▸ **Work request**:
Every line of the entries below from the one containing "[8:28.81-8:29.71]" to the one containing "Transcript: but I", both ends included, must be written out exactly. No other line belongs in the answer.

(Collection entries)

══════════════════════════════

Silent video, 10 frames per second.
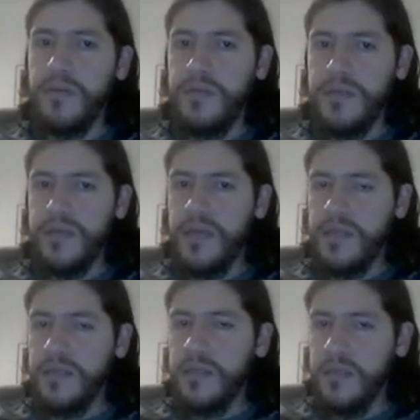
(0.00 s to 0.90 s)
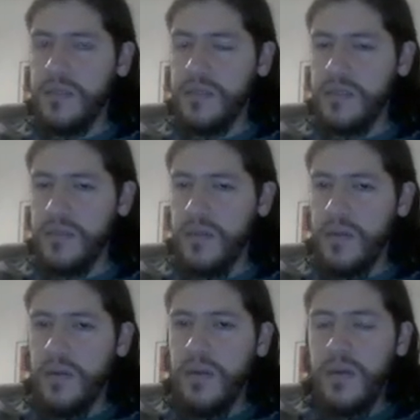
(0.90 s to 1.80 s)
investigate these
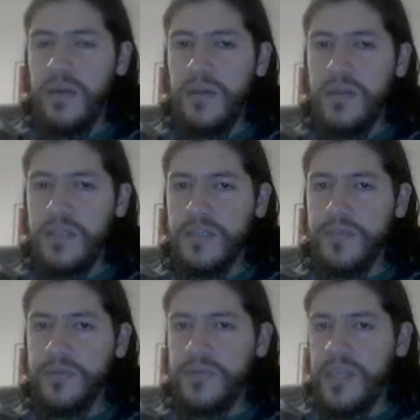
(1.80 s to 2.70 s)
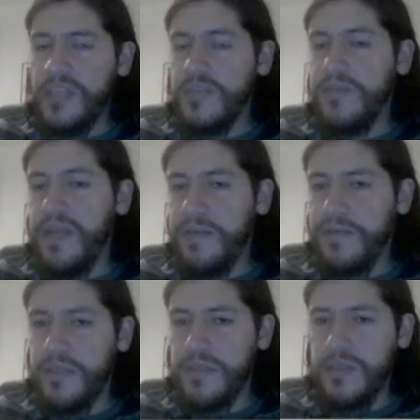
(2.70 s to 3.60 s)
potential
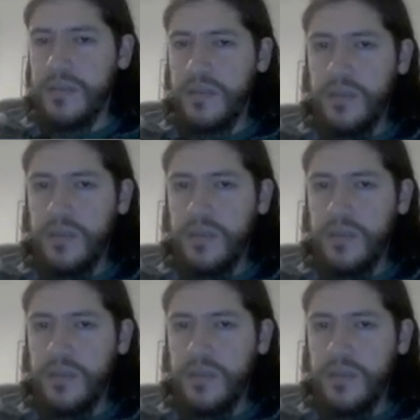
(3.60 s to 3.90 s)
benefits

══════════════════════════════

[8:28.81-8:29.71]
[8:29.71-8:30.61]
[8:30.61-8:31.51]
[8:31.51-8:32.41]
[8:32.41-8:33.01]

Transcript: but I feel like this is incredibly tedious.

══════════════════════════════

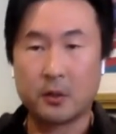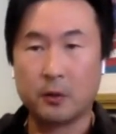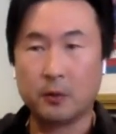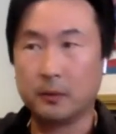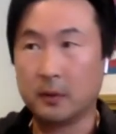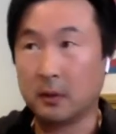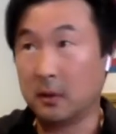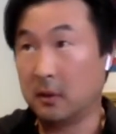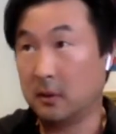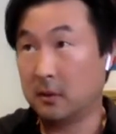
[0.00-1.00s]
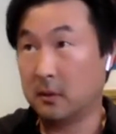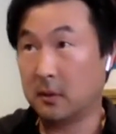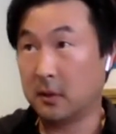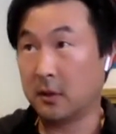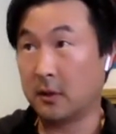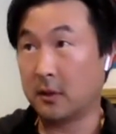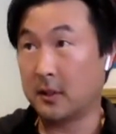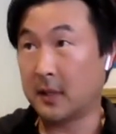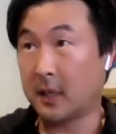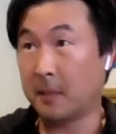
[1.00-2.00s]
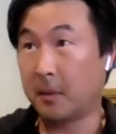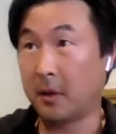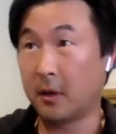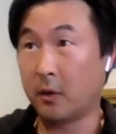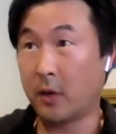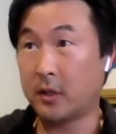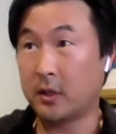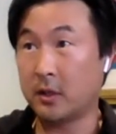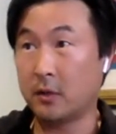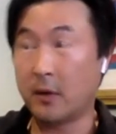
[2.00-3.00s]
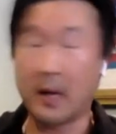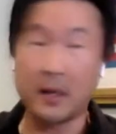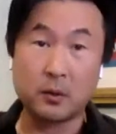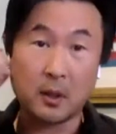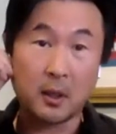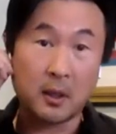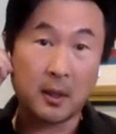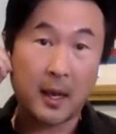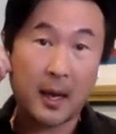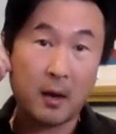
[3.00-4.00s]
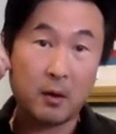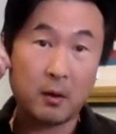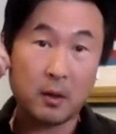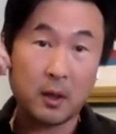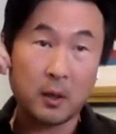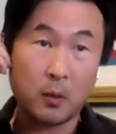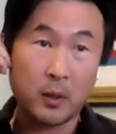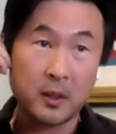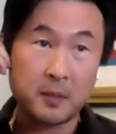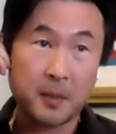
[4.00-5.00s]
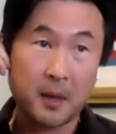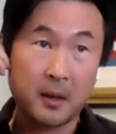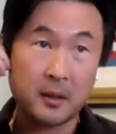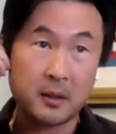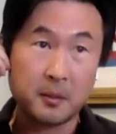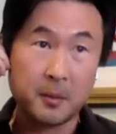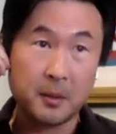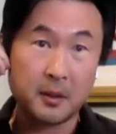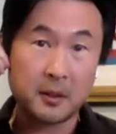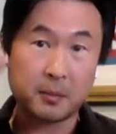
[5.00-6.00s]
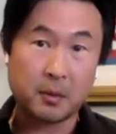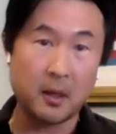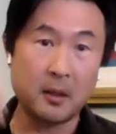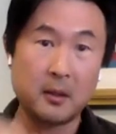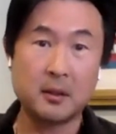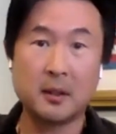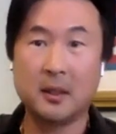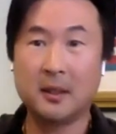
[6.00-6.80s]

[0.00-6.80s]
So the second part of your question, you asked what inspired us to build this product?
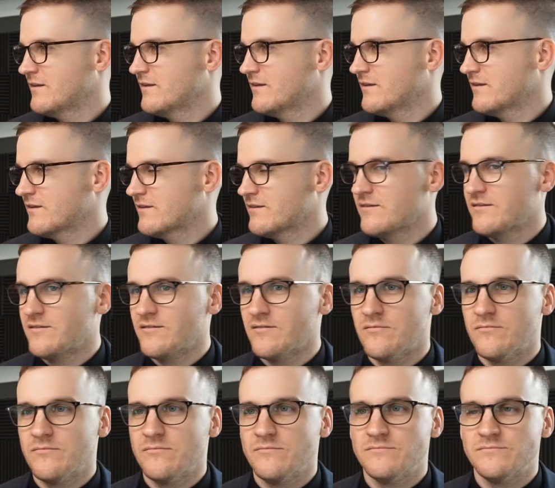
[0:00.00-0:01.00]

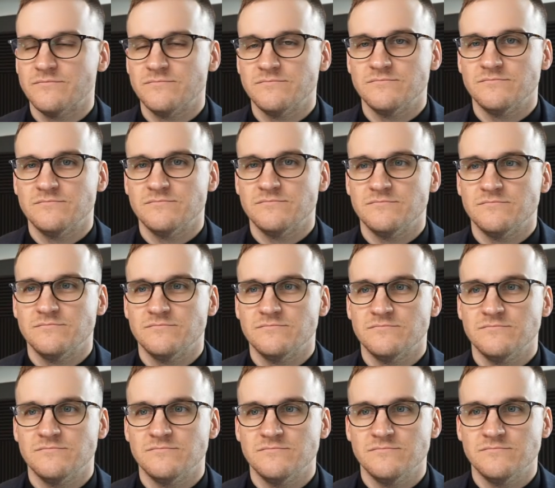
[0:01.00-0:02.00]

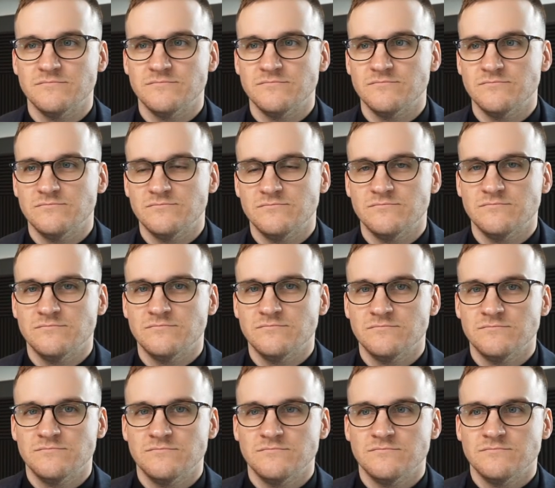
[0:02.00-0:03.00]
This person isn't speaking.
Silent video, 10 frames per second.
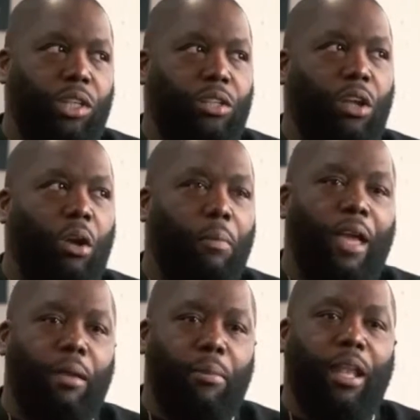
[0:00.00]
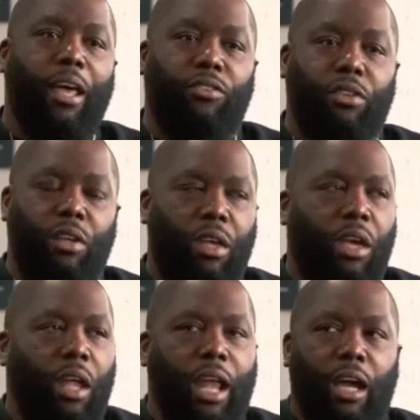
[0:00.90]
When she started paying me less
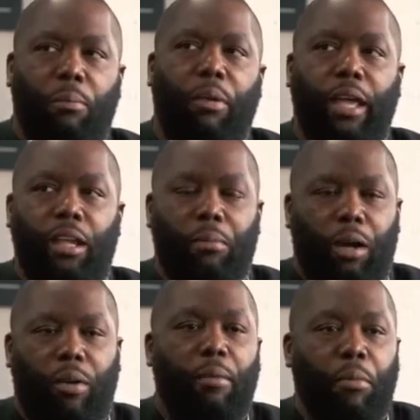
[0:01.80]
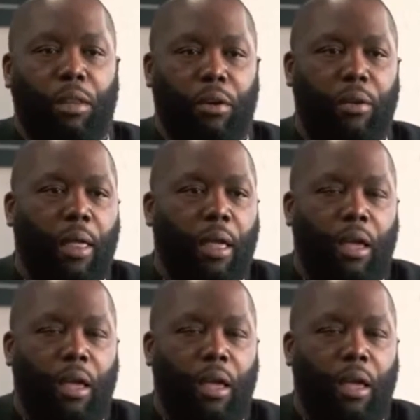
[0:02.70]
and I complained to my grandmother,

══════════════════════════════

▸ **Answer to the problem**:
[8:28.81-8:29.71]
[8:29.71-8:30.61]
[8:30.61-8:31.51]
[8:31.51-8:32.41]
[8:32.41-8:33.01]

Transcript: but I feel like this is incredibly tedious.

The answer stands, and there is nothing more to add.